# This demo illustrates the functionality of Research API Python Wrapper

## Getting Started

Below we provide the examples of the queries using the Wrapper, illustrate its functionality, as well as provide some examples of the types of analysis possible with TikTok Research API

The information on TikTok Research API can be found here: https://developers.tiktok.com/doc/research-api-codebookhttps://developers.tiktok.com/doc/research-api-codebook

### Let's install the package

In [None]:
pip install TikTokResearchApi

### Loading the Wrapper and other packages you might potentially need

In [None]:
from tiktok_research_api import *

import pandas as pd 

import nltk
from nltk.tokenize import word_tokenize
from nltk.probability import FreqDist
from nltk.corpus import stopwords

from datetime import datetime
from datetime import timedelta

from wordcloud import WordCloud
import matplotlib.pyplot as plt

 First thing first, you need to initialize the API client. For that you will need you client_key and client_secret that you will see in your TikTok for Developers portal  https://developers.tiktok.com/research after your application has been approved

In [None]:
# Initialize the API client
qps = 5 #rate limiter
client_key = 'your_client_key'
client_secret = 'your_client_secret'
research_api = TikTokResearchAPI(client_key, client_secret, qps)

## Querying 

Currently, the Research API Wrapper supports following endpoints:

- Videos endpoint

- Users endpoint

- Comments endpoint

- User Pinned Videos endpoint

- User Liked Videos endpoint

- User Reposted Videos endpoint

- User Following endpoint

- User Followers endpoint



### Pagination

If you want to retrieve more than 100 videos (max_count of videos per response), you need search_id and cursor. 
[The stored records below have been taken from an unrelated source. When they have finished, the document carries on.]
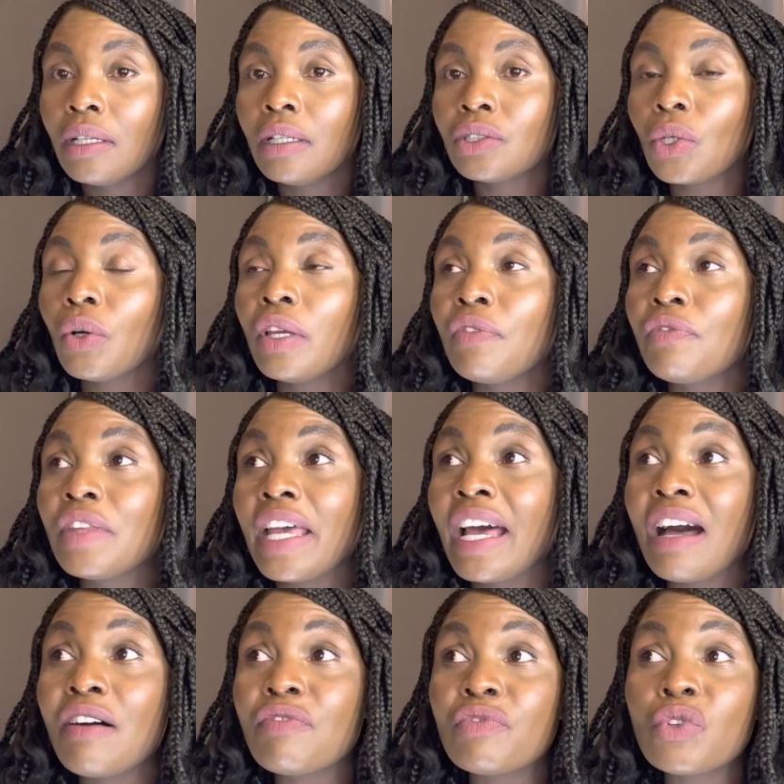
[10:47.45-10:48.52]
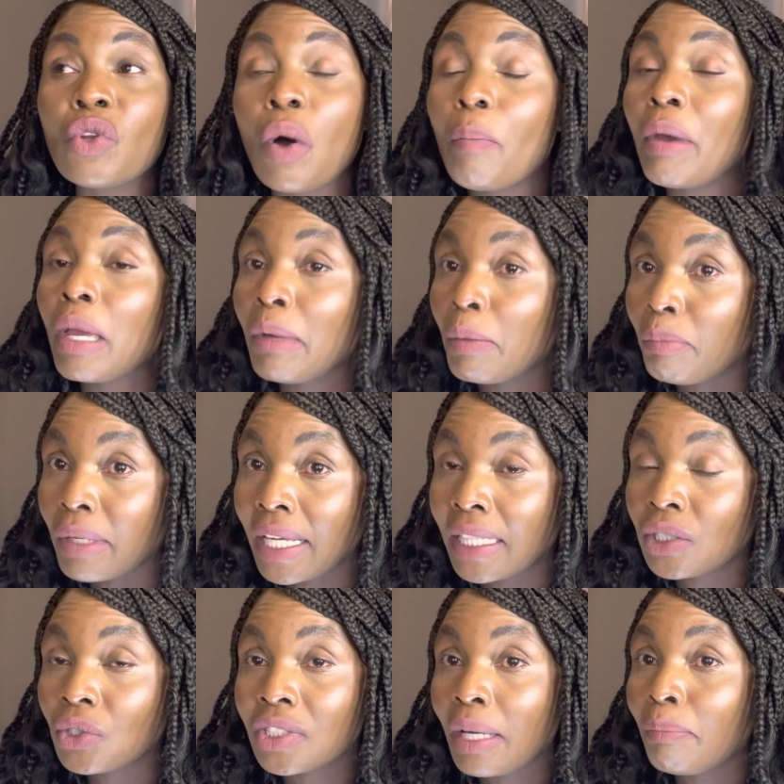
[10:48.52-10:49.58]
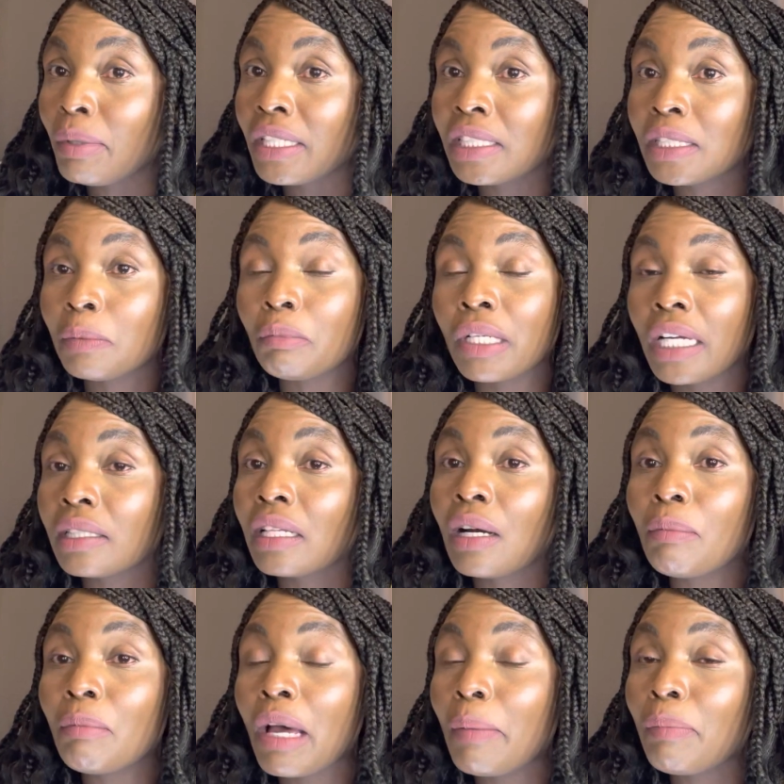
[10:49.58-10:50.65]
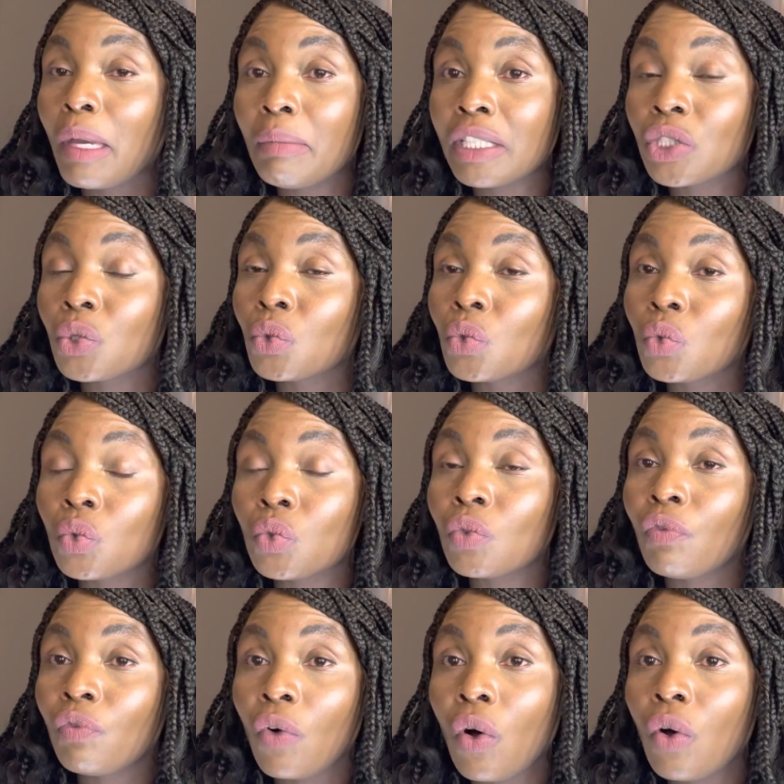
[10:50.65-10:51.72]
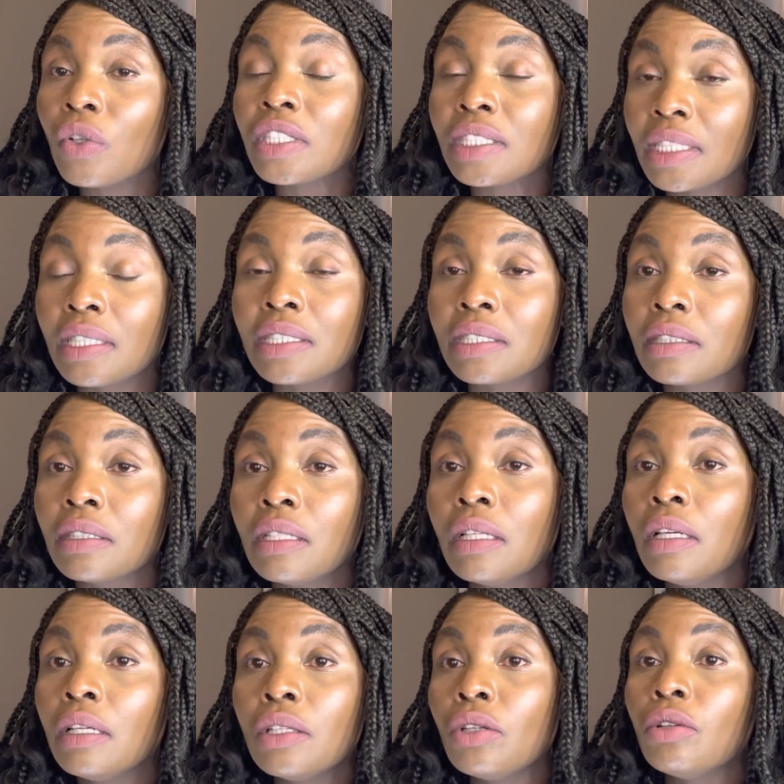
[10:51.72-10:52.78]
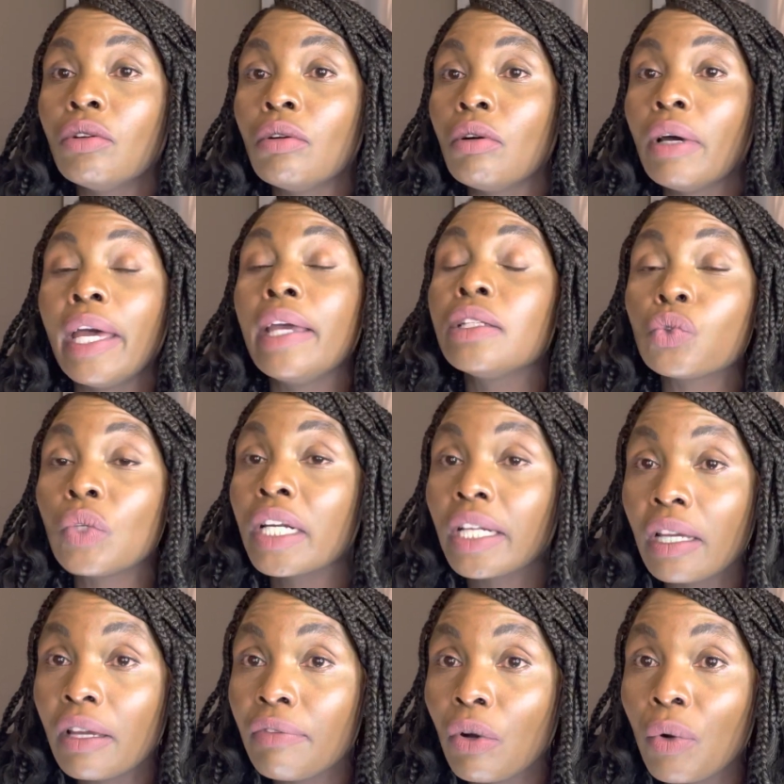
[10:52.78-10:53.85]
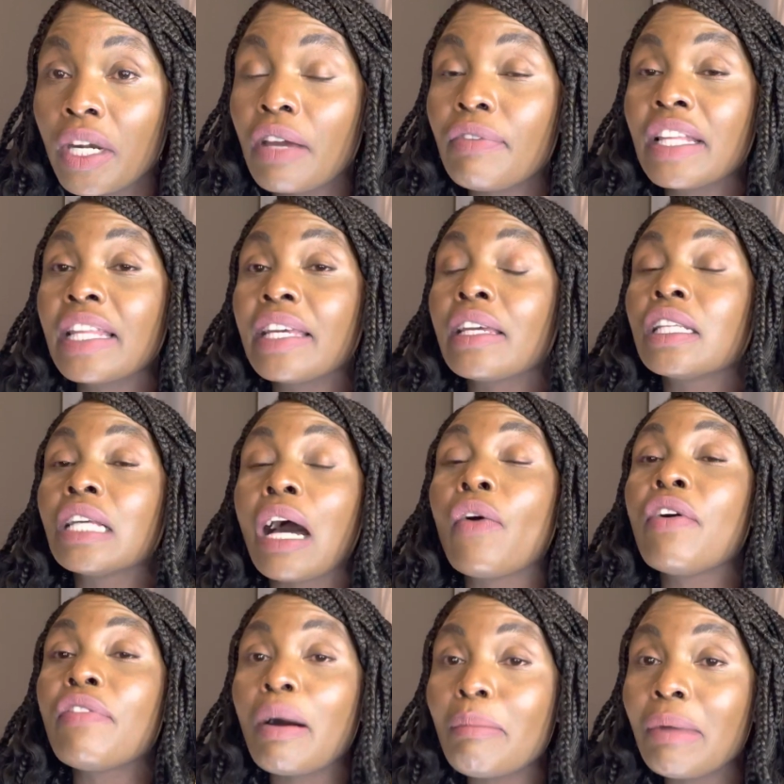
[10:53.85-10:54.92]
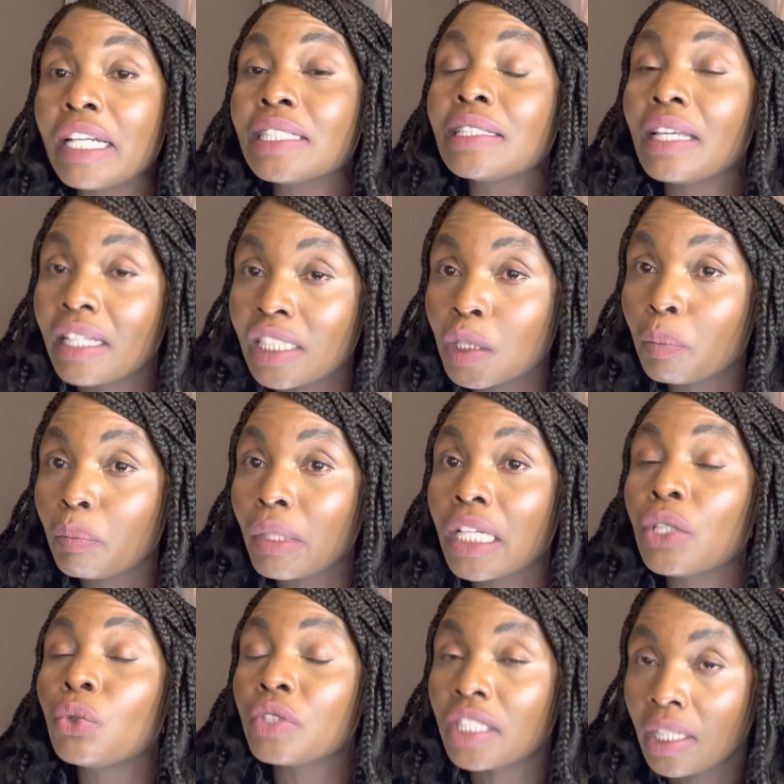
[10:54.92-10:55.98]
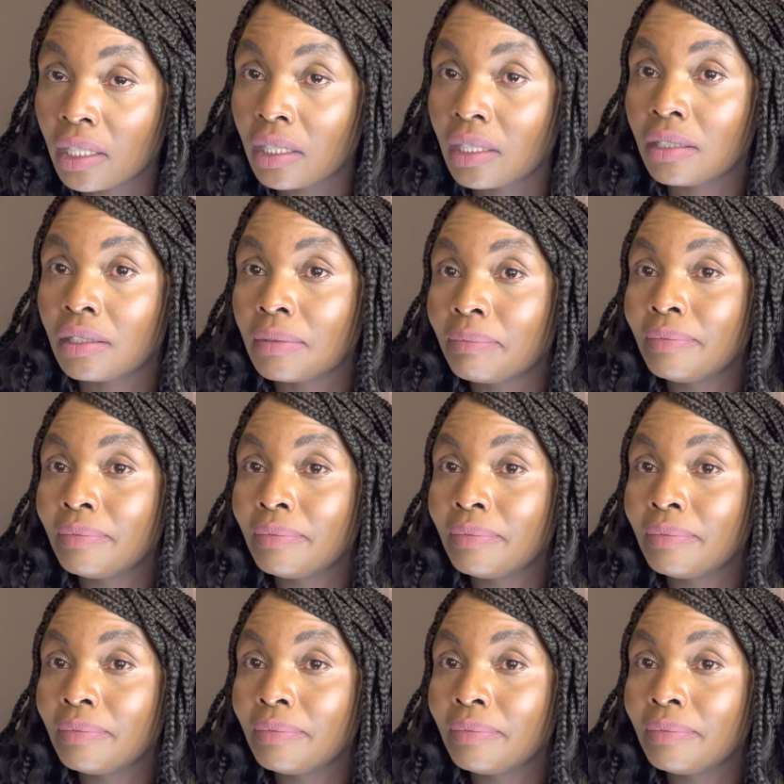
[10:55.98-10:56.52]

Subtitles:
So if they have no payment plans, you say, please break down my payments to 4, 6, 8, wherever they can, however much they can spread, you take it.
Search_id - unique identifier assigned to a cached search result. This identifier enables the resumption of a prior search and retrieval of additional results based on the same search criteria. The unique identifier assigned to a cached search result. 

Cursor - index assigned to a video, allowing you to continue your query where you left off.


The wrapper faciltates the pagination, through following arguments:

'fetch_all_pages" (default is False) argument. When set to True, handles pagination automatically. If False, it returns only the initial API response.

'max_total' (default is 100000) argument. If you want to return more than max_count, but limit for how much is returned.

For Video Endpoint, the Wrapper allows to query for a period for more than 30 days, but continuing the search would require start_date and end_date (returned in response)

For the endpoints listed below, enabling the "fetch_all_pages" argument allows automatic pagination. When enabled, the function handles pagination automatically. If disabled (set to false) or left unset, it returns only the initial API response.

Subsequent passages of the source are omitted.